History

United Kingdom
- Name: Emperor Alexander
- Builder: Sunderland
- Launched: 1814
- Fate: Wrecked and abandoned 22 November 1832

General characteristics
- Tons burthen: 236 (bm)
- Length: 83 ft 11 in (25.58 m)
- Beam: 25 ft 8 in (7.82 m)

= Emperor Alexander (1814 Sunderland ship) =

Emperor Alexander was launched at Sunderland in 1814. She traded widely during which time she suffered some misfortunes, being plundered once and grounding once. In 1823 she carried settlers from Tobermory, Mull, to Quebec. She was wrecked in November 1832.

==Career==
On 22 May 1816, Emperor Alexander, of Dundee, arrived at Charleston. On 10 May she was off Bermuda when she encountered a man-of-war under Spanish colours. The Spanish vessel plundered Emperor Alexander before releasing her. She arrived back in the Clyde on 12 August.

On 2 April 1818 Emperor Alexander, Watt, master, arrived at Charleston. On 7 March at a schooner came up to her and fired a shot across her bow. The schooner neither showed her colours nor boarded. After having detained Emperor Alexander, the schooner sailed off.

Emperor Alexander first appeared in Lloyd's Register (LR) in 1818 with Watt, master, J.&E.Catto, owners, and trade London–New Providence, changing to Liverpool–Petersburg. On her voyage to Petersburg she grounded on 7 July 1818 on the Swine Bottoms. She was gotten off with the assistance of the diving company and proceeded to Landskrona to repair.

| Year | Master | Owner | Trade | Source |
|---|---|---|---|---|
| 1820 | A.Watt | J.&E. Catto | Liverpool–Honduras | LR |

On 23 July 1823 Emperor Alexander, Watt, master, sailed from Tobermory. She arrived at Quebec on 14 October with 49, or 160 settlers. (Note: A (partial?) list of passengers is available.) She also brought with her the remainder of the stores and cargo of which had wrecked upon Cape Breton. The decline of kelp production in the Western Islands (Outer Hebrides) in the 1820s led many of their inhabitants to migrate to Cape Breton.

| Year | Master | Owner | Trade | Source |
|---|---|---|---|---|
| 1825 | A.Watt | Catto & Co. | Belfast–St John | LR |
| 1830 | A.Watt M'Kennan | Catto & Co. | Belfast–St John | LR |

==Fate==
Emperor Alexander was wrecked on the Arklow Bank, in the Irish Sea on 22 November 1832. Her crew were rescued. She was on a voyage from Quebec City to Dublin.

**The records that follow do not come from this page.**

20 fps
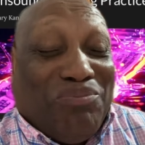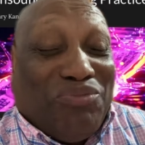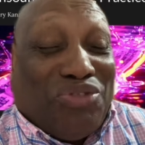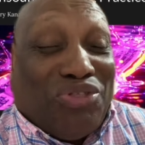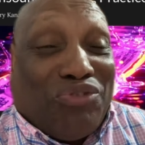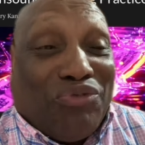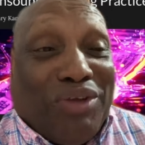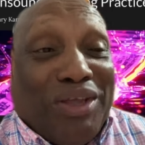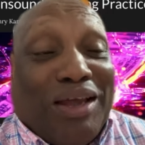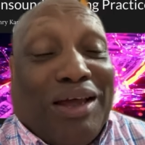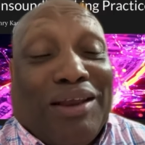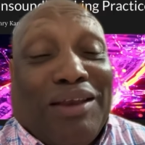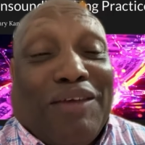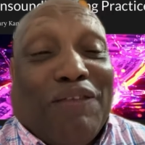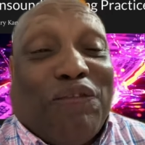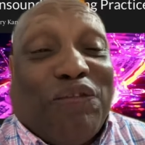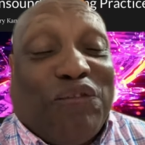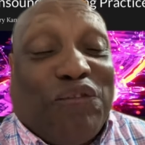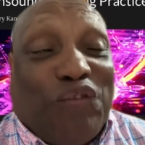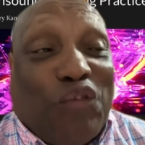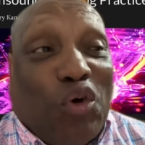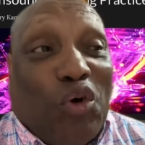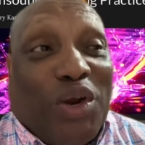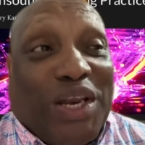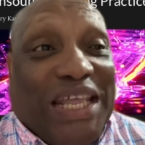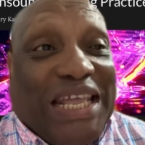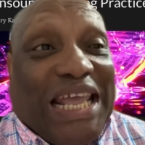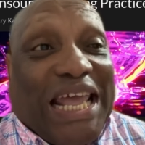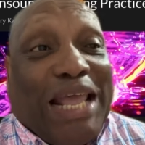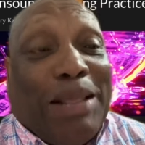
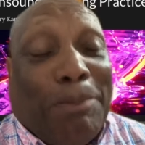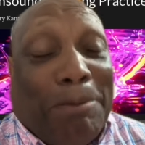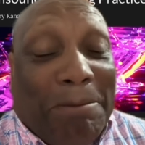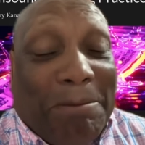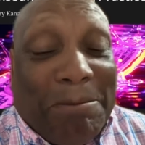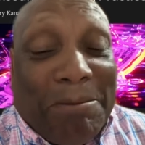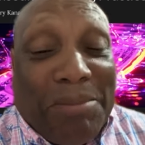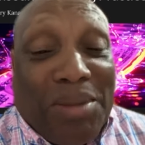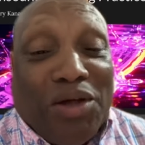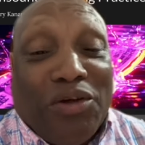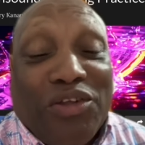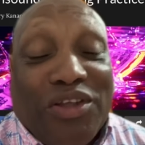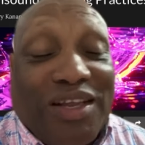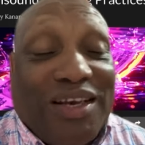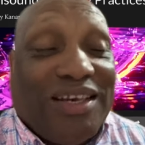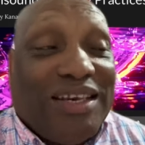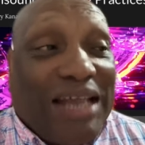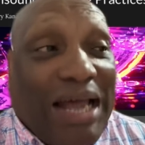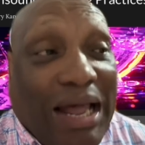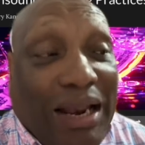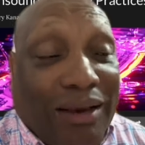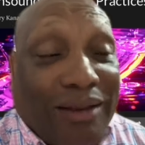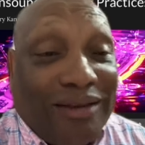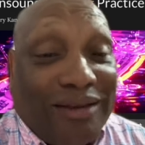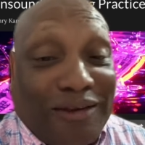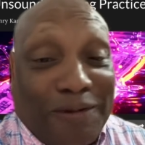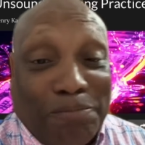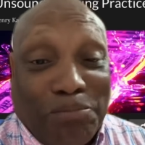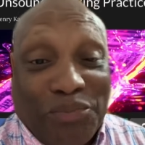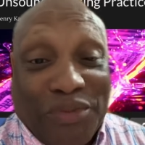$348 million
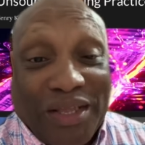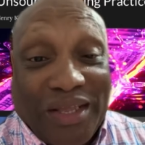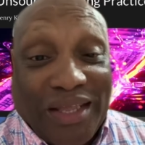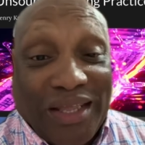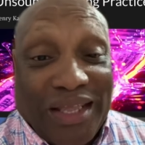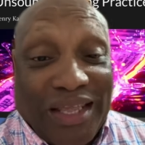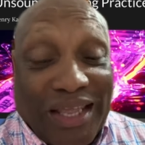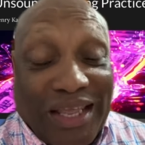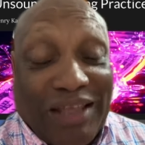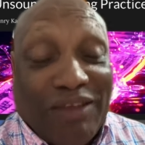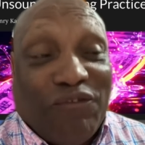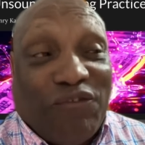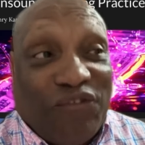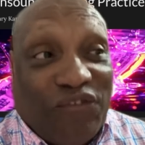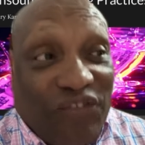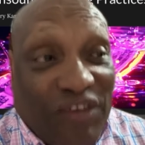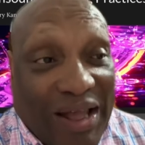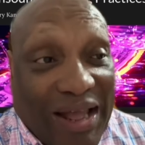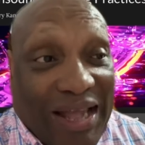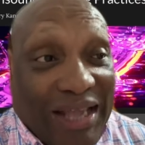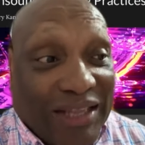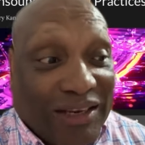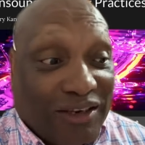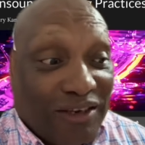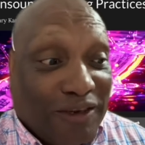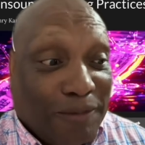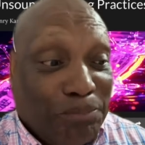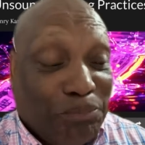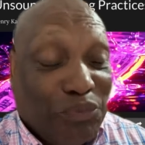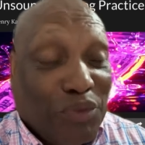in
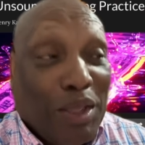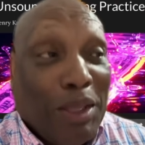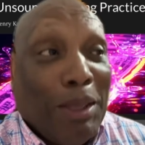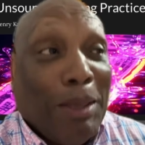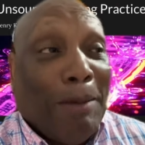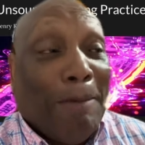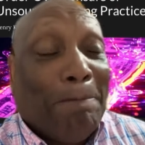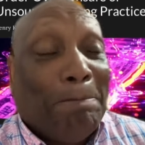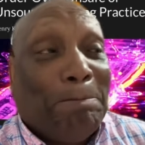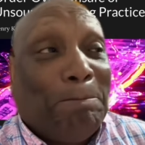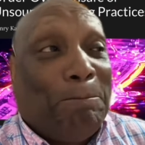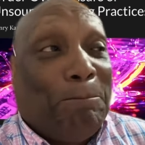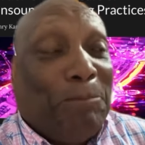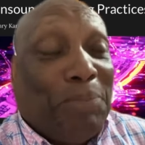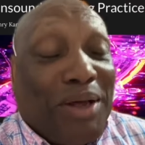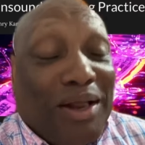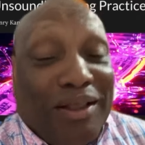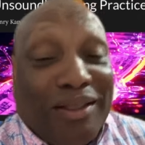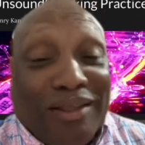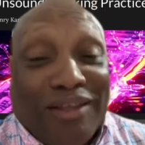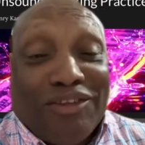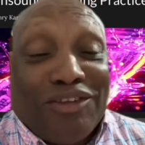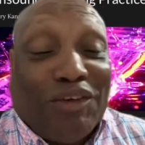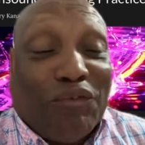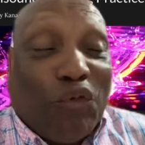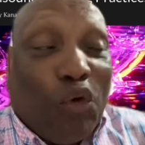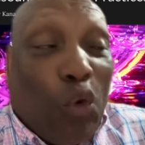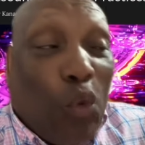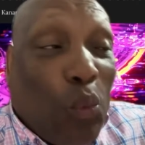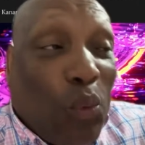fines, billions
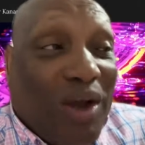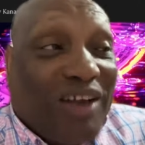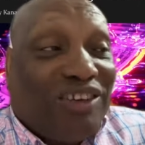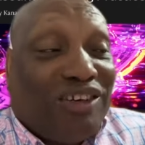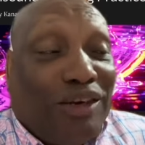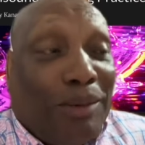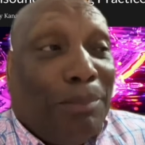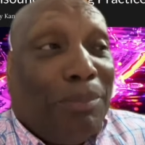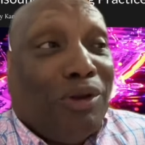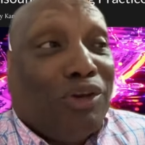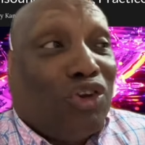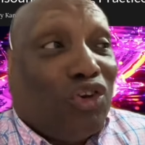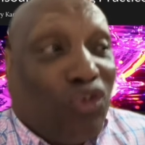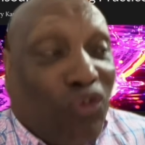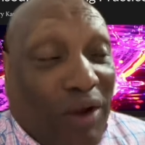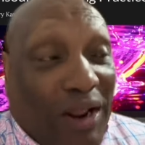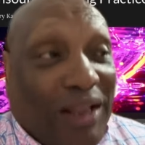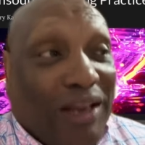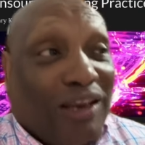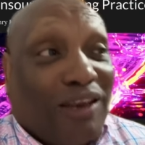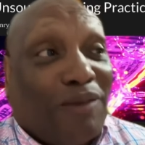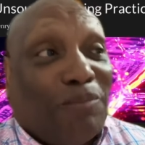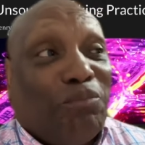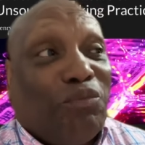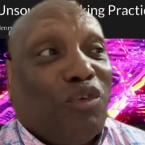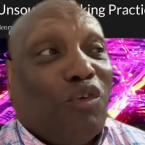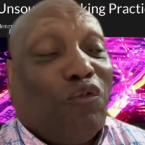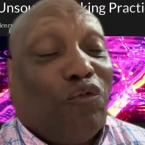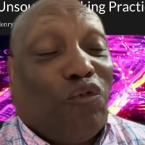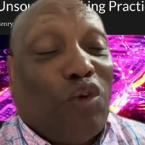of questionable trades
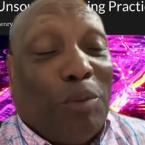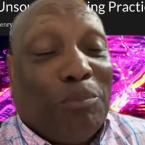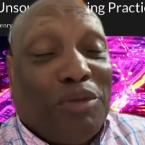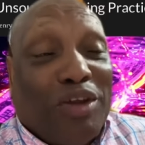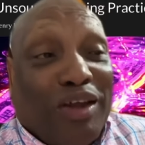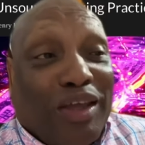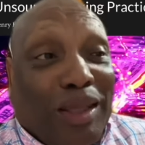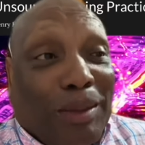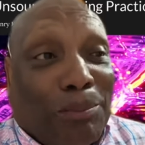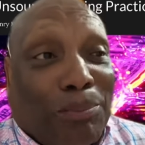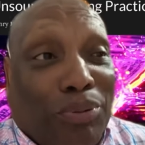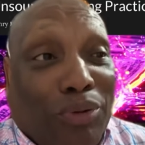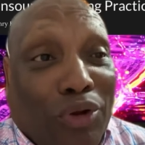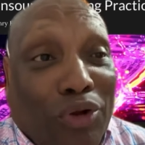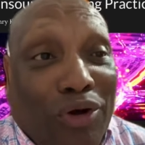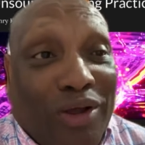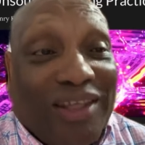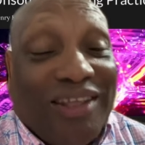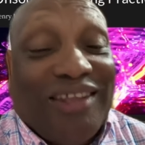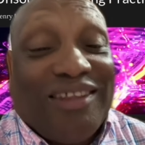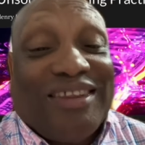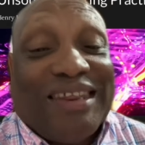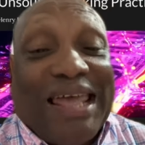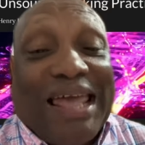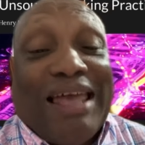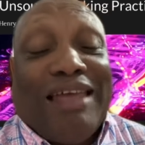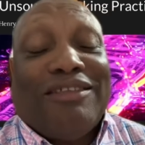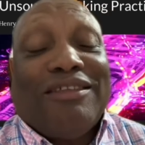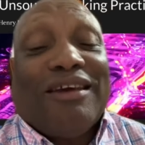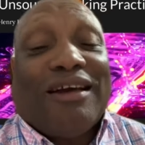from your employees
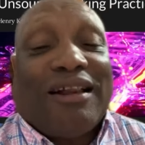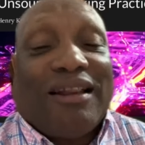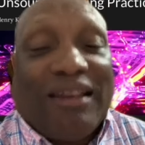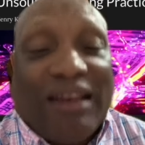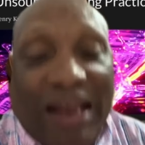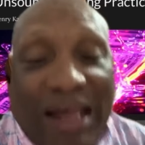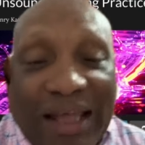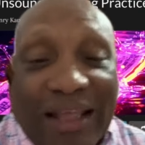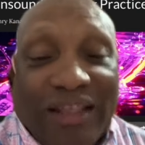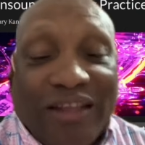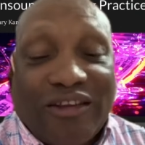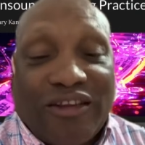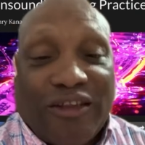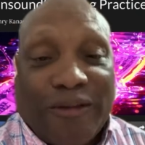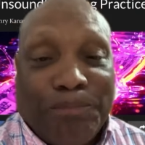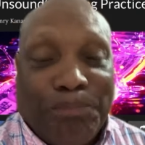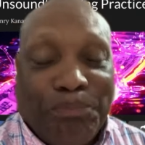and your clients,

On 24 November the coastguard station at Greystones saw a dismasted brig floating on her side, some three leagues away. The station chief officer launched his galley in heavy seas to go to the rescue. When the galley reached the wreck they found that she was Emperor Alexander, of Aberdeen, carrying lumber, and that there was no one aboard. At the about the same time two pilot skiffs from Dublin also arrived. Then about two hours later Lieutenant Tandy of the Royal Navy's Bray, County Wicklow, station arrived on the scene too. Together, they were able to bring the wreck into Kingstown, County Dublin on 2 December.

The 1833 issue of the Register of Shipping (RS) carried the annotation "LOST" by her name.